15 Aprile 2003 “Verifiche? Quali verifiche?”. Fra le risposte dei responsabili per lo storage di cento aziende intervistati dalla Storage Networking Industry Association Europe (Snia-E), questa è certamente la più inquietante. Il recente studio realizzato dalla Snia ha infatti analizzato il livello di attenzione prestato dalle aziende alle procedure di storage, registrando che, sebbene il back-up e il disaster recovery siano ritenuti elementi chiave nella vita di un’azienda, i test per verificare il funzionamento ottimale di tali sistemi sono molto scarsi.
Solo il 20 % degli intervistati dichiara di sottoporre a verifica il proprio programma di disaster recovery ogni 6 mesi, mentre il 32 % lo fa una volta l’anno. Un buon 25 % (“Quale programma?”) preferisce cambiare discorso.
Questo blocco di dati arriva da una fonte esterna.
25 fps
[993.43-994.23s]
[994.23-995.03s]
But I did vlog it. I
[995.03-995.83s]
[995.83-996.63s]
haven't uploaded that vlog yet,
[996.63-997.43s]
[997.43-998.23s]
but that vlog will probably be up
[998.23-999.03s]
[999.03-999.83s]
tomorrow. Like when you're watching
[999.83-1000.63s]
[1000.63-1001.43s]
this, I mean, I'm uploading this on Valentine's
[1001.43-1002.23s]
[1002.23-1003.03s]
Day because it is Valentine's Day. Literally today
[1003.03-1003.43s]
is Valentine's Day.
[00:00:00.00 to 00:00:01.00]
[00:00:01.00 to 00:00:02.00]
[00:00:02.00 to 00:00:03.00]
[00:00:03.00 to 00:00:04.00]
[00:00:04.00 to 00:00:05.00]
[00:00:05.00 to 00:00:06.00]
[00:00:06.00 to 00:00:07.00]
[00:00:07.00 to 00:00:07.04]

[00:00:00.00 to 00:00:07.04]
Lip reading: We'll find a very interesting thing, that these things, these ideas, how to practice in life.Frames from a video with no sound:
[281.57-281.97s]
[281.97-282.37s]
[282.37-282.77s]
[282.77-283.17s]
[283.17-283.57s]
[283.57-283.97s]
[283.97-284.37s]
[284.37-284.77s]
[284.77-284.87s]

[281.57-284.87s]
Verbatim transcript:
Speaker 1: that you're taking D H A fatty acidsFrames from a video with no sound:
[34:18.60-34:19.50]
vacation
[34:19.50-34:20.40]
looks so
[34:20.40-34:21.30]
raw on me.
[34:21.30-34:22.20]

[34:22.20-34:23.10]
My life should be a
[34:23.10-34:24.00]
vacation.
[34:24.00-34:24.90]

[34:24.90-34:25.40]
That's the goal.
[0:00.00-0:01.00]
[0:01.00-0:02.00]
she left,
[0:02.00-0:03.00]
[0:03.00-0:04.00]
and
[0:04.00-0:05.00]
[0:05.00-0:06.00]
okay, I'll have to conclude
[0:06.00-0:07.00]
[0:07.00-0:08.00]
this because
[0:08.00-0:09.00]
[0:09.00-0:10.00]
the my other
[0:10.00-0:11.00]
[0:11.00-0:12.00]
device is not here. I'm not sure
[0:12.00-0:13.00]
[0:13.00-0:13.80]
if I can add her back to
Per quanto riguarda il back-up e il restore, il 41 % dei responsabili procede alle verifiche dei piani ogni sei mesi, mentre per un quarto di essi la cadenza è annuale. La scarsa frequenza dei test sembra contrastare nettamente il rapido incremento dei dati. Per la metà delle aziende l’ammontare dei dati elettronici sarebbe aumentato di oltre il 50 % nello scorso anno, raddoppiandosi per il 21 % di esse. Nove avrebbero addirittura registrato una crescita del 200 % dei dati da immagazzinare.
Secondo il report della Snia-E, i risultati indicano dunque un adeguamento molto irregolare delle aziende alle best practice dello storage. Risultati che, per alcuni versi, in questo momento potrebbero non sorprendere particolarmente gli esperti del settore.